Ainda segundo Mendes, o próximo critério a ser ponderado pelo Tribunal é o seguinte:
O segundo dado a ser considerado é a motivação para o não fornecimento de determinada ação de saúde pelo SUS. Há casos em que se ajuíza ação com o objetivo de garantir prestação de saúde que o SUS decidiu não custear por entender que inexistem evidências científicas suficientes para autorizar a sua inclusão. (MENDES, 2015, p.675).
	Nessa hipótese, segundo Gilmar Mendes, duas situações podem ocorrer: O SUS pode fornecer um tratamento alternativo, mas não adequado ao paciente ou o SUS pode não ter nenhum tratamento específico para a patologia do indivíduo. 

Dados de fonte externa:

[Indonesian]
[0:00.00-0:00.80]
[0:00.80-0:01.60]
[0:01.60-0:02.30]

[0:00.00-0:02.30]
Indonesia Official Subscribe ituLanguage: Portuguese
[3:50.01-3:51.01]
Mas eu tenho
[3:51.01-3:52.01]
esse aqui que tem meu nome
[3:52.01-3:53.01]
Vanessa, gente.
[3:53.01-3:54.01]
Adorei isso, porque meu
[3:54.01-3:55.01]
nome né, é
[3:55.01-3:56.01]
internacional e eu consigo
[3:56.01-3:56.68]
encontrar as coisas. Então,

No primeiro caso, Gilmar Mendes afirma que o SUS deve priorizar o tratamento já fornecido, “sempre que não for comprovada a ineficácia ou a impropriedade da política de saúde existente; essa sistemática pressupõe, porém, a necessidade de revisão periódica dos protocolos existentes e de elaboração de novos protocolos” (Mendes, 2015, p.676).

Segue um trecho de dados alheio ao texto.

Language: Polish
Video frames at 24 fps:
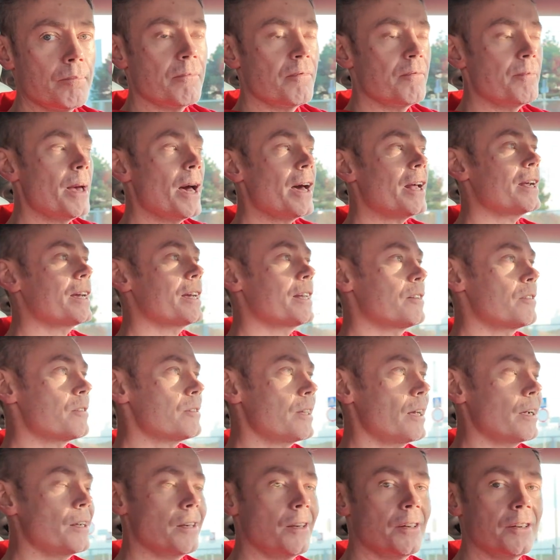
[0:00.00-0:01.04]
w miarę
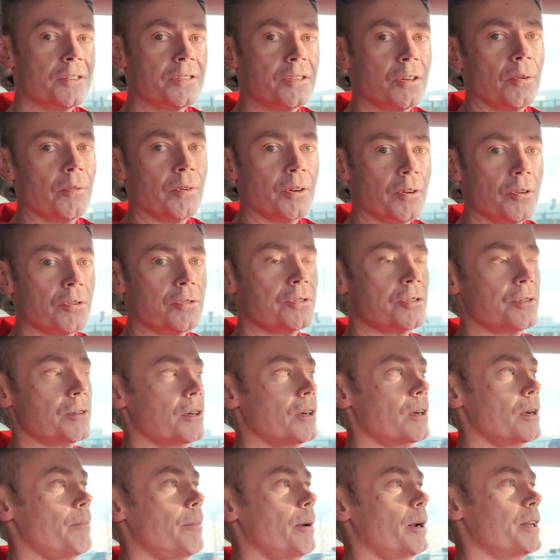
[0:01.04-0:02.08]
jednostajnie niską ilość
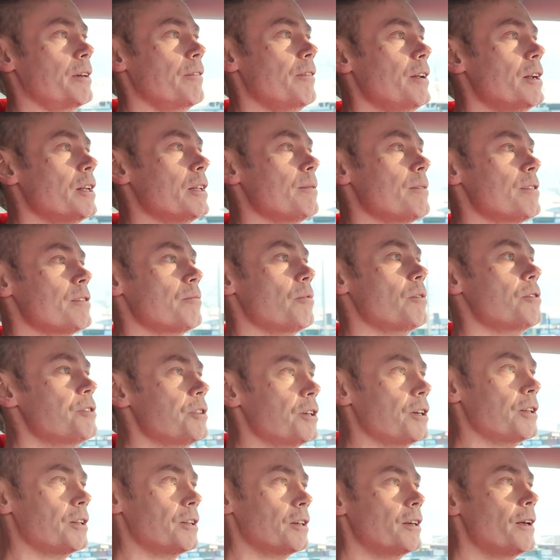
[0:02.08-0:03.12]
e, paliwa, natomiast w
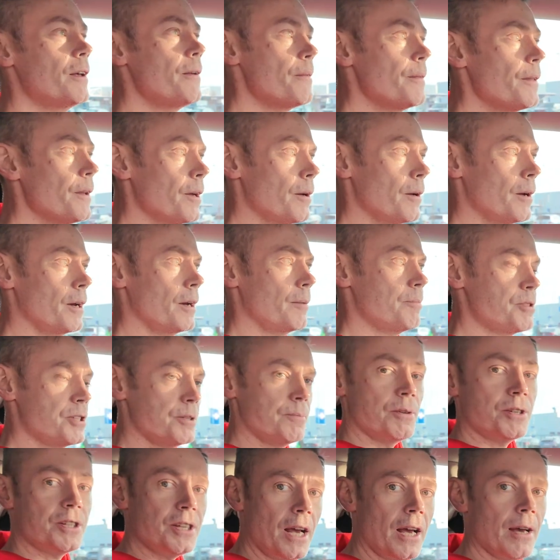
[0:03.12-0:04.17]
momencie, kiedy e,
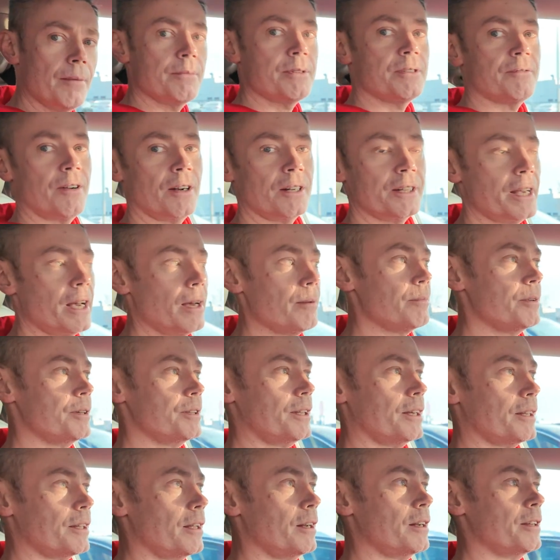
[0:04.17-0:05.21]
przyspieszamy, zwalniamy
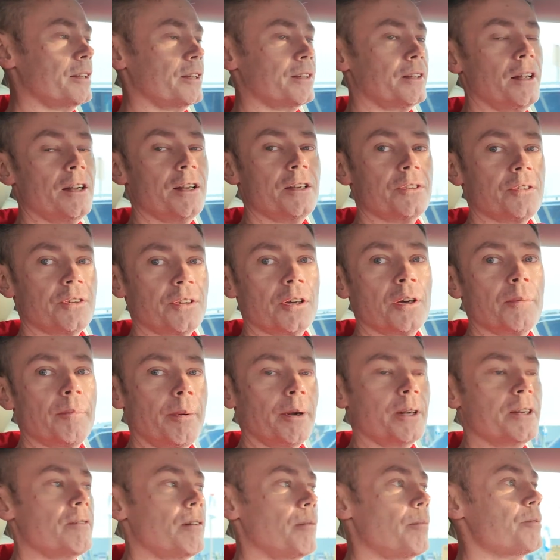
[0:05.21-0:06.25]
i tak dalej, tak dalej, to tego
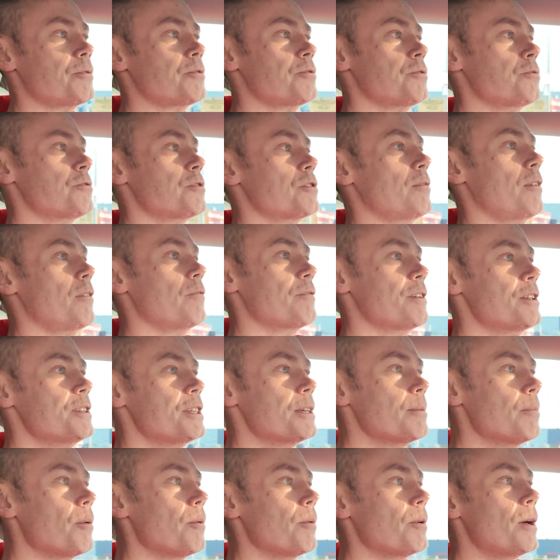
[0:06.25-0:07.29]
paliwa po prostu zużywamy
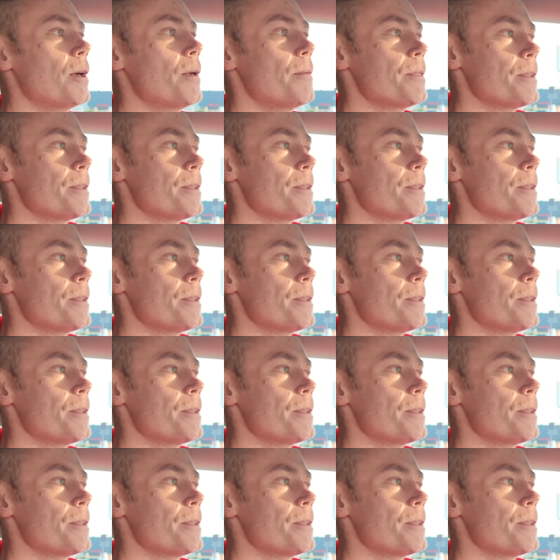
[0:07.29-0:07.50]
więcej, bo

Contudo, excepcionalmente, o Judiciário ou a Administração poderá decidir fornecer o medicamento não previsto pelo SUS, como já mencionado anteriormente ao comentar a afirmação do Ministro Barroso, quando verificado que o medicamento disponibilizado não é eficaz para tratamento do indivíduo.
No segundo caso, é preciso diferenciar os tratamentos experimentais dos novos tratamentos ainda não testados pelo SUS. No caso dos tratamentos experimentais, o Estado não deve ser responsabilizado a fornecê-los, pois são tratamentos realizados por laboratórios, sem comprovação científica de eficácia. No caso de novos tratamentos, ainda não testados pelo SUS devido a burocracia na aprovação de novos tratamentos terapêuticos, pode ocorrer uma diferenciação entre os pacientes do SUS e os pacientes da iniciativa privada. Nesse caso, a demora administrativa em aprovar novos tratamentos eficazes pode ser objeto de demanda judicial, a fim de fazer jus ao que reza a Constituição, quando determina ao acesso universal e igualitário a toda a população do país. (Mendes, 2015, p.676). 
Ademais, segue afirmando:
Em todo caso, é imprescindível que haja instrução processual, com ampla produção de provas, o que poderá configurar-se como um obstáculo à concessão de medidas cautelares. Assim, independentemente da hipótese levada à consideração do Poder Judiciário, há a necessidade de adequada instrução das demandas de saúde, para que não ocorra a produção padronizada de iniciais, contestações e sentenças, peças processuais que, muitas vezes, não contemplam as especificidades do caso concreto, impedindo que o julgador concilie a dimensão subjetiva (individual e coletiva) com a dimensão objetiva do direito à saúde. Esse é mais um dado incontestável, colhido na audiência pública – Saúde. (MENDES, 2015, p. 677).